今週も桜についてです。
前回、これからは桜吹雪の下を歩く喜びが加味される、と書きました。すると早速、会員の方から「同感です」とのメッセージがありました。
日本の春は草花の成長で知らされますが、雪国でも雪解けと同時に地中から芽を出す草花で春の訪れを感じるそうです。
梅に続いて満開の桜の輝くような美しさを眺めるとき、私は無心に満足感を感じます。それでも、その満開の桜に何か物足りなさを感じているのも事実です。
桜は散るのを眺めてこそのお花見だからです。その春爛漫の満開の桜の盛りもわずか数日、散り急ぐように舞う桜吹雪は路上に花の絨毯を敷き詰めます。
桜の木の下にゴザを敷いて、茶碗酒を重ねるとき花びらが舞い落ち、椀に落ちた花びらを酒と共に口にして逝く春を惜しむのも粋な趣があります。
花の命は短いゆえに、桜吹雪のその美しさが際だって感じられます。しかし、散り始めた桜の花の後からは、すでに青緑の若い桜葉が枝を覆い始めているのです。
私は、この新緑の若葉を眺めるのも春の喜びの一つとして大好きです。この季節になると私はつい桜について書いてしまいます。それだけ桜には鮮烈な思い出もあり特別な思い入れもあるからです。
これは過去にも触れたことがある桜景色の思い出の一つです。以前、シャンソン歌手の芦野宏さんと同行して飛騨高山から白川郷に行ったことがあります。まだ山を抜けるトンネルもなく、合掌造りの里の白河郷が世界遺産に登録される前のことでした。
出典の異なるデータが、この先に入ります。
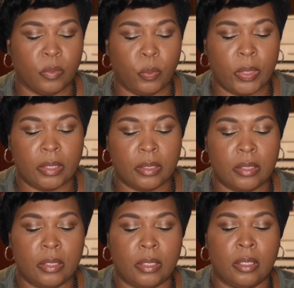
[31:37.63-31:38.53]
with
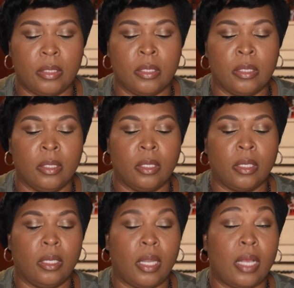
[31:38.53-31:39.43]
the
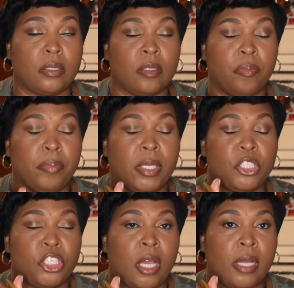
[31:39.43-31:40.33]
Colossal Big
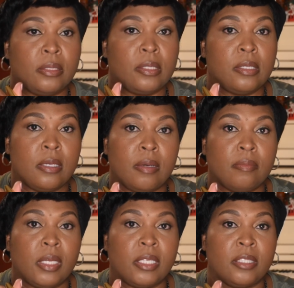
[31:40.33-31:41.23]
Shot
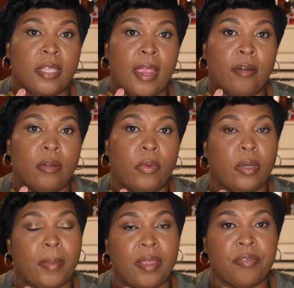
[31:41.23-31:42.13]
mascara, one
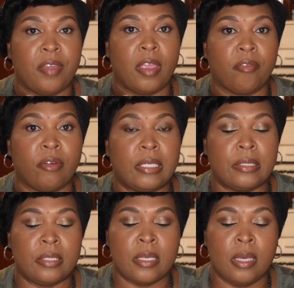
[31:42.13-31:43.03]
of my
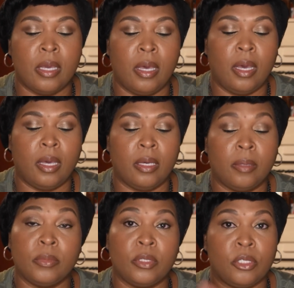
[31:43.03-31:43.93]
favorites,
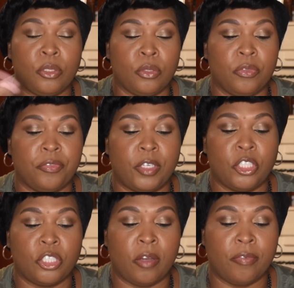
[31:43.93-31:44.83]
to
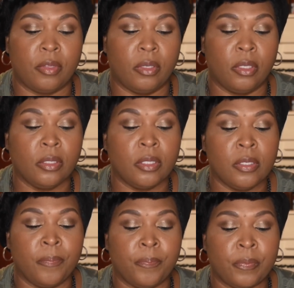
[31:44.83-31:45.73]
finish off the look.
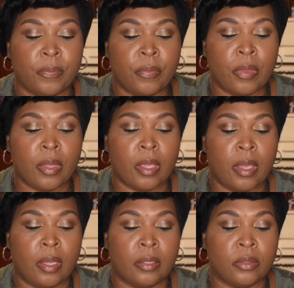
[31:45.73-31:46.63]

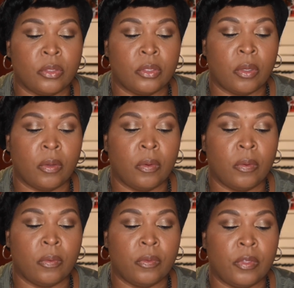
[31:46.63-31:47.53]
And
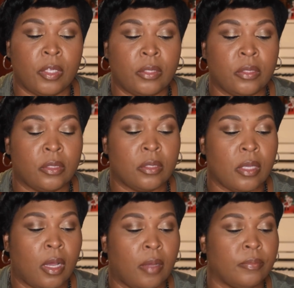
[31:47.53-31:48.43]
so this
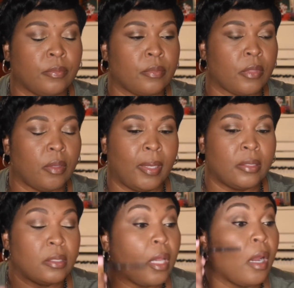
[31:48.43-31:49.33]

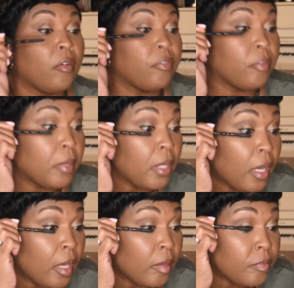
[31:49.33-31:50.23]
mascara for me, I
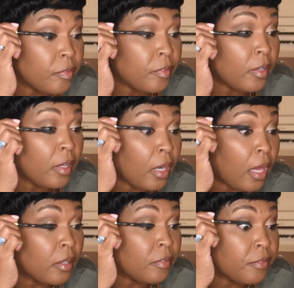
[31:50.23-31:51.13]
have a
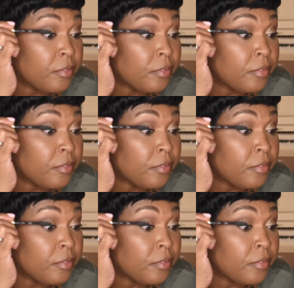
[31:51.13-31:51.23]
lot of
車で長野県側から上高地を抜けて狭く険しい山道を岐阜県側に抜けると開けた道にでます。そこに御母衣(みぼろ)峠があり、その眼下に御母衣ダムが広がっていました。
そこで小休止したとき、そこに立つ桜の巨木が満開の桜を散らし始めたときでした。
その花の色の赤さに私は目を奪われました。
それより数年前に取材で訪れた、大奥女中絵島の幽閉地の信州高遠城跡で見た高遠桜にも劣らない赤い桜です。その真っ赤な桜の花びらがダムの水面を一面に染めた光景を見たときは、絶句、それだけでした。
そこに家族連れで来ていた初老の男性が話しかけてきました。
「父は、この桜を湖底に沈む村からここに運ぶ作業を手伝い、花を見ないで逝ってしまいました」
それからは毎年、家族でお花見に通っているそうです。
御母衣ダムは、白川村の上流の庄川を堰止めて東洋一の規模の石を重ねて築くロックフィル式ダムです。高度成長期の電力供給を大義名分に閣議決定され、荘川村住民らは、反対運動も空しく保証金を餌に強制退去を迫られました。そのダムの湖面に沈む村から、せめて村のシンボルでもあった「桜の移植を!」との村人の願いは叶えられました。
巨大クレーンで50メートル以上も引き上げられて土堤に移されたた数本の荘川桜は、今、花を咲かせています。すでに半世紀過ぎて、毎年行われる元村人が各地から集まる花見の会はまだ細々と続いているそうです。
ただ不思議なのは同じ桜なのに、村にあった時より堤にある今の桜のほうが花が赤いそうです。きっと、村の水没で心を痛めて死期を早めた村の古老たちの怨念の血の色が乗り移ったのだ、と噂されています。
これは、織田軍と死闘の末に全滅した武田軍の将兵の血で赤くなった高遠城の桜と同じ言い伝えです。いずれにしても、移植して半世紀を経ても満開を誇る御母衣ダム堤の赤い桜は見事なものでした。